HOW TO COMPLETE THIS TASK: Pictures in the entries below are excluded; copy only the lines from the one containing "[0:00.00-0:01.00]" to the one containing "[0:11.00-0:11.15]", both included.
------------------------------------
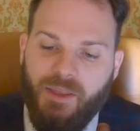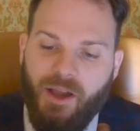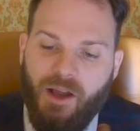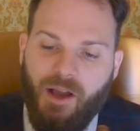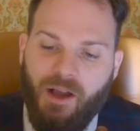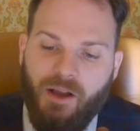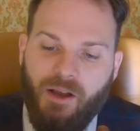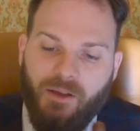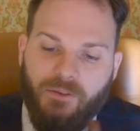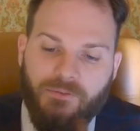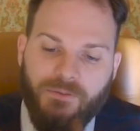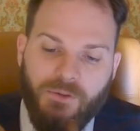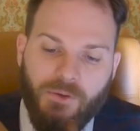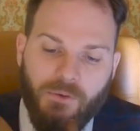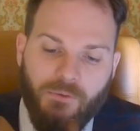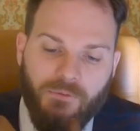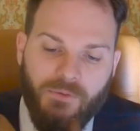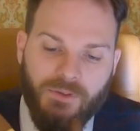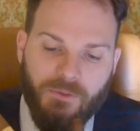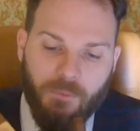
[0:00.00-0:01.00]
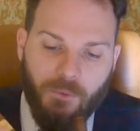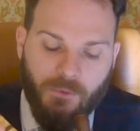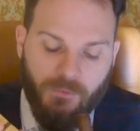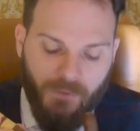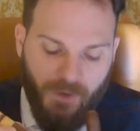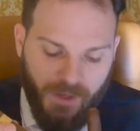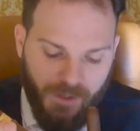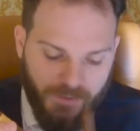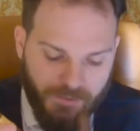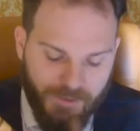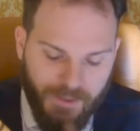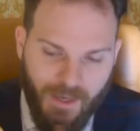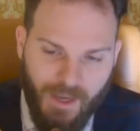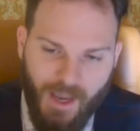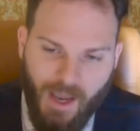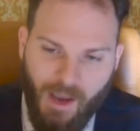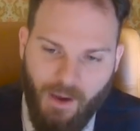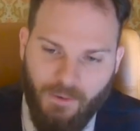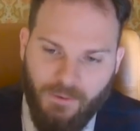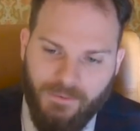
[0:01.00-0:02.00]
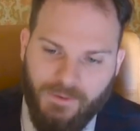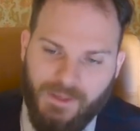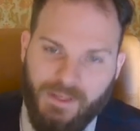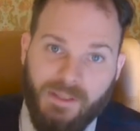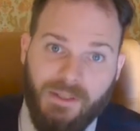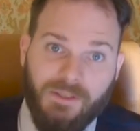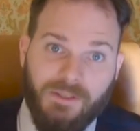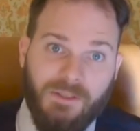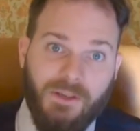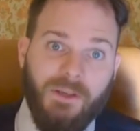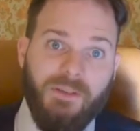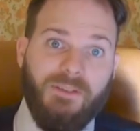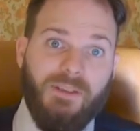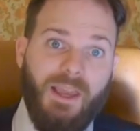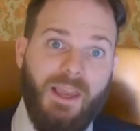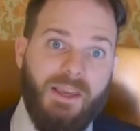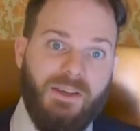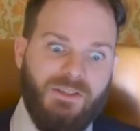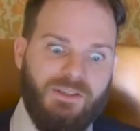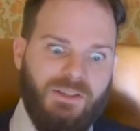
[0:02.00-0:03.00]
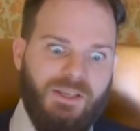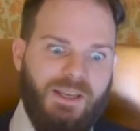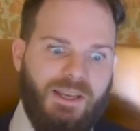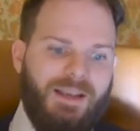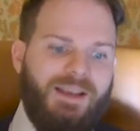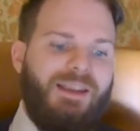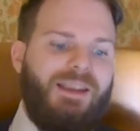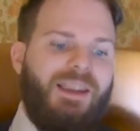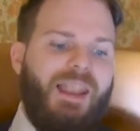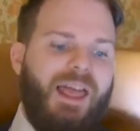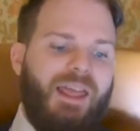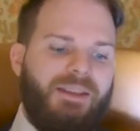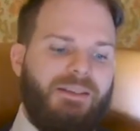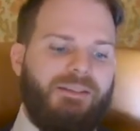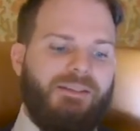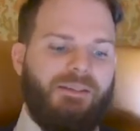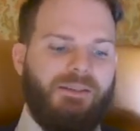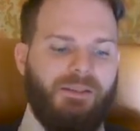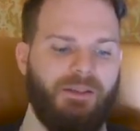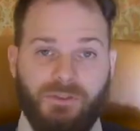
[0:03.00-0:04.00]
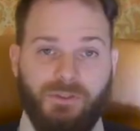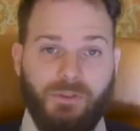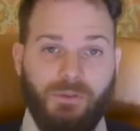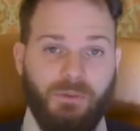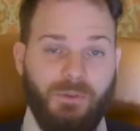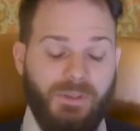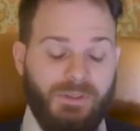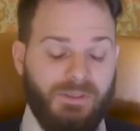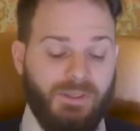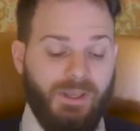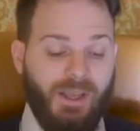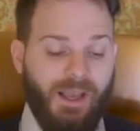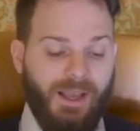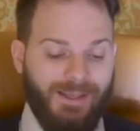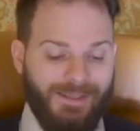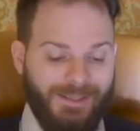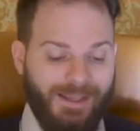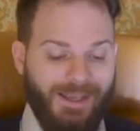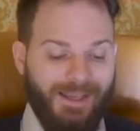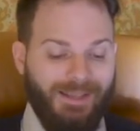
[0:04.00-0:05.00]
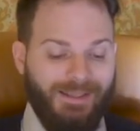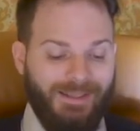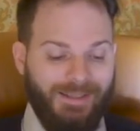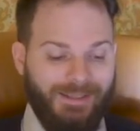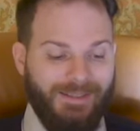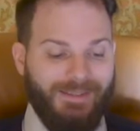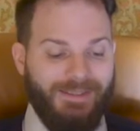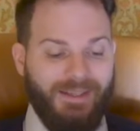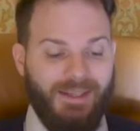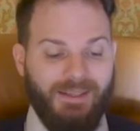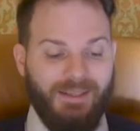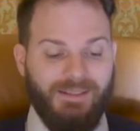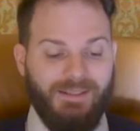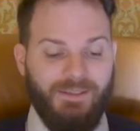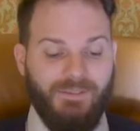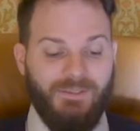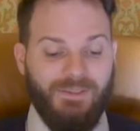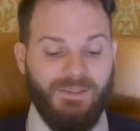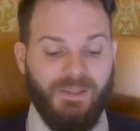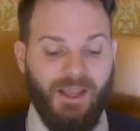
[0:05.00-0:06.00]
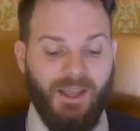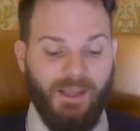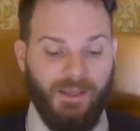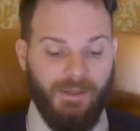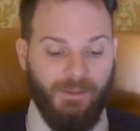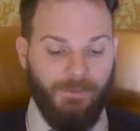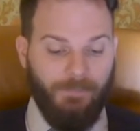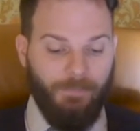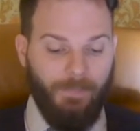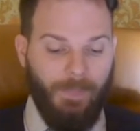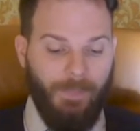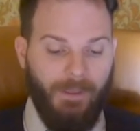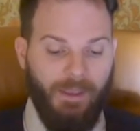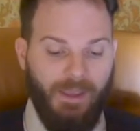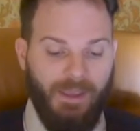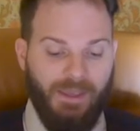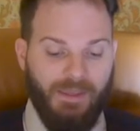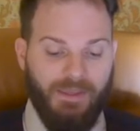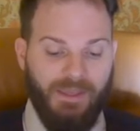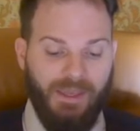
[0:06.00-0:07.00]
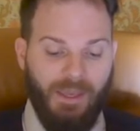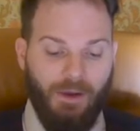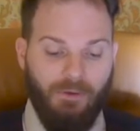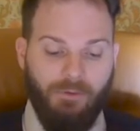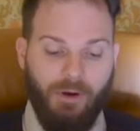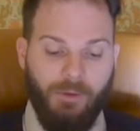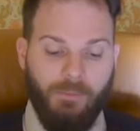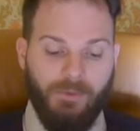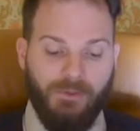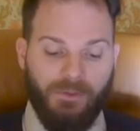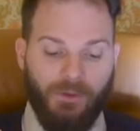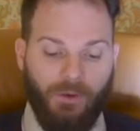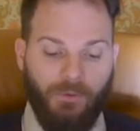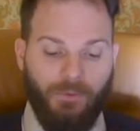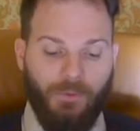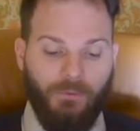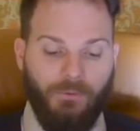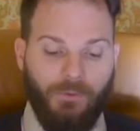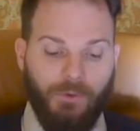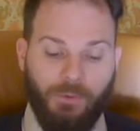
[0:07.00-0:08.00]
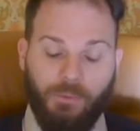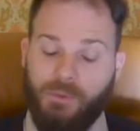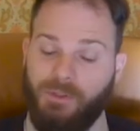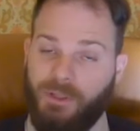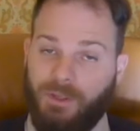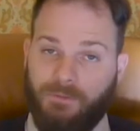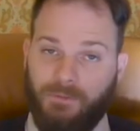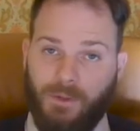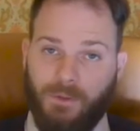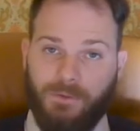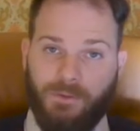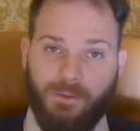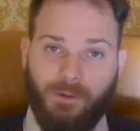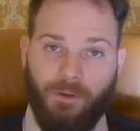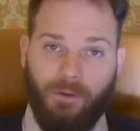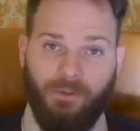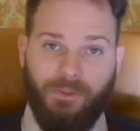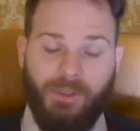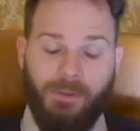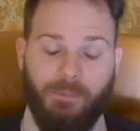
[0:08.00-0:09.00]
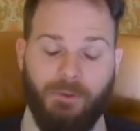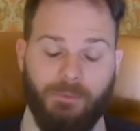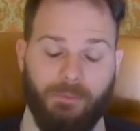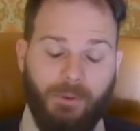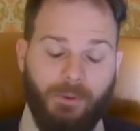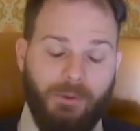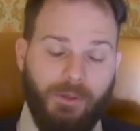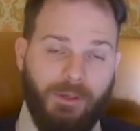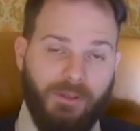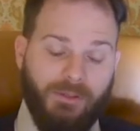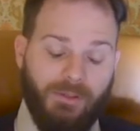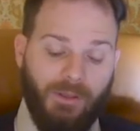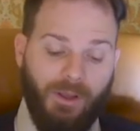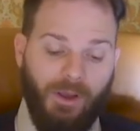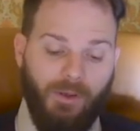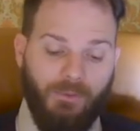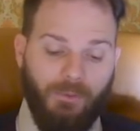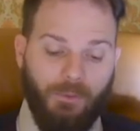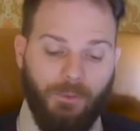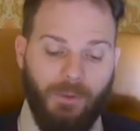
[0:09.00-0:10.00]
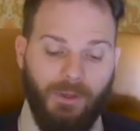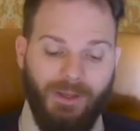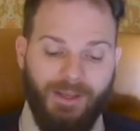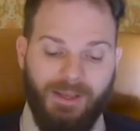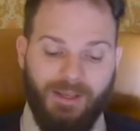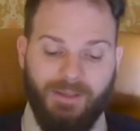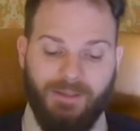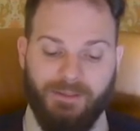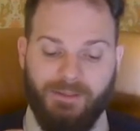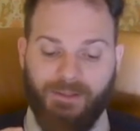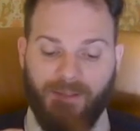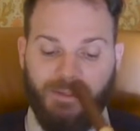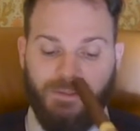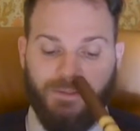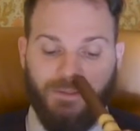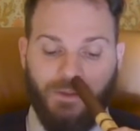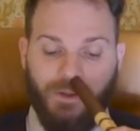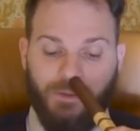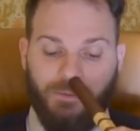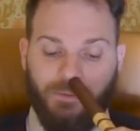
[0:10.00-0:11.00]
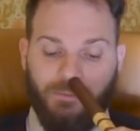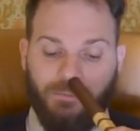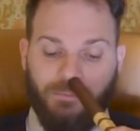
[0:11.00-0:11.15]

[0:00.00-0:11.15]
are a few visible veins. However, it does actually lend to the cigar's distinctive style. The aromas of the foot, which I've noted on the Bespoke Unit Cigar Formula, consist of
------------------------------------
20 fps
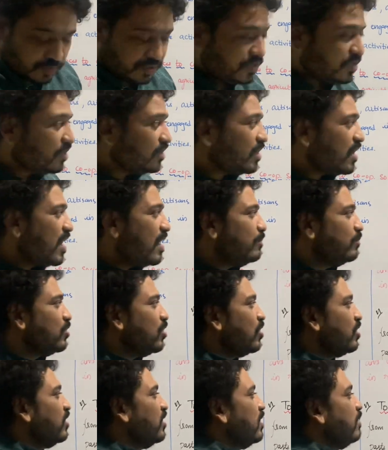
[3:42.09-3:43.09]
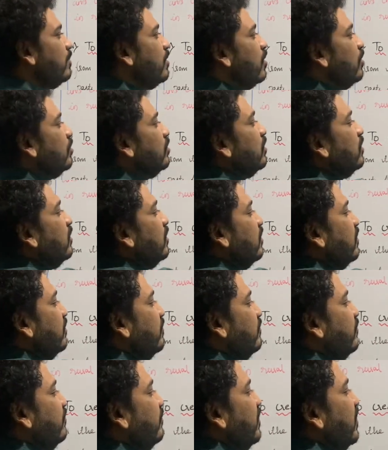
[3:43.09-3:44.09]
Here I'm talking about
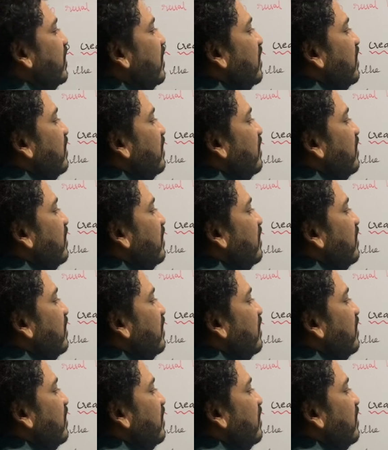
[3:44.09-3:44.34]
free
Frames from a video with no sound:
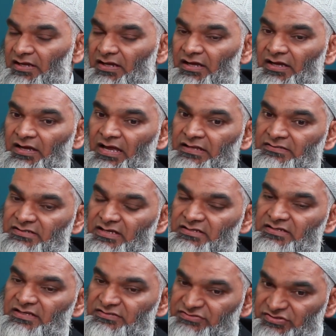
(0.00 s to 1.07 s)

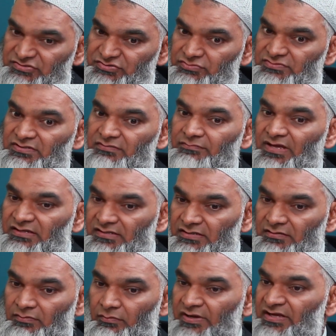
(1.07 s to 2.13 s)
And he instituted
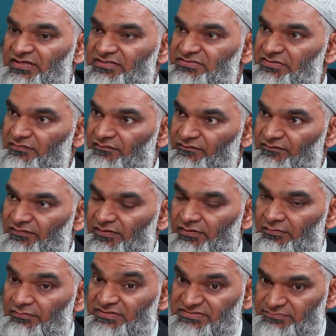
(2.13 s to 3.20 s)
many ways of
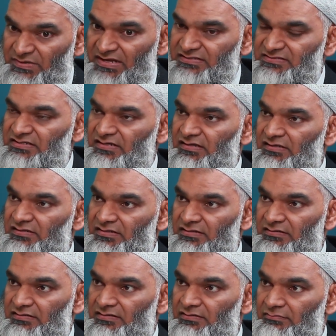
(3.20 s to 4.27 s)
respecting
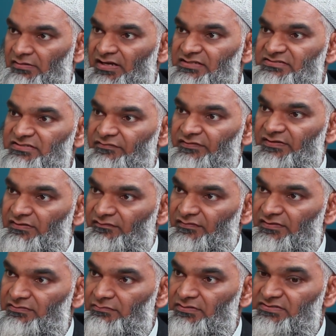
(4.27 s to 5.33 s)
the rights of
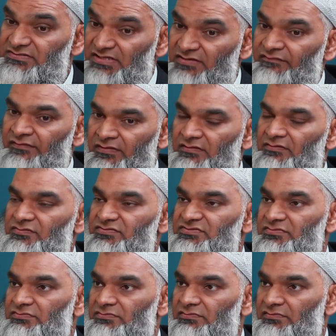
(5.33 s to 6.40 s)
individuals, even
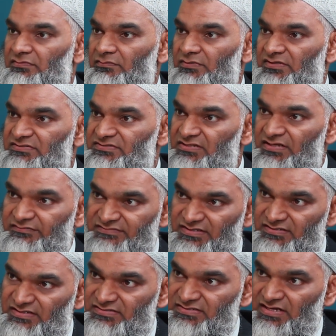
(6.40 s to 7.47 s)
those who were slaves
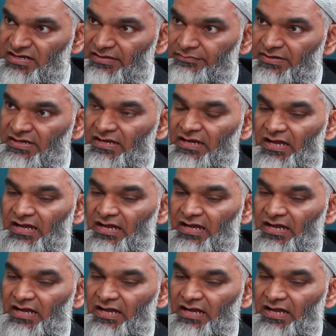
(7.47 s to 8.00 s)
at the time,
------------------------------------
YOUR RESPONSE:
[0:00.00-0:01.00]
[0:01.00-0:02.00]
[0:02.00-0:03.00]
[0:03.00-0:04.00]
[0:04.00-0:05.00]
[0:05.00-0:06.00]
[0:06.00-0:07.00]
[0:07.00-0:08.00]
[0:08.00-0:09.00]
[0:09.00-0:10.00]
[0:10.00-0:11.00]
[0:11.00-0:11.15]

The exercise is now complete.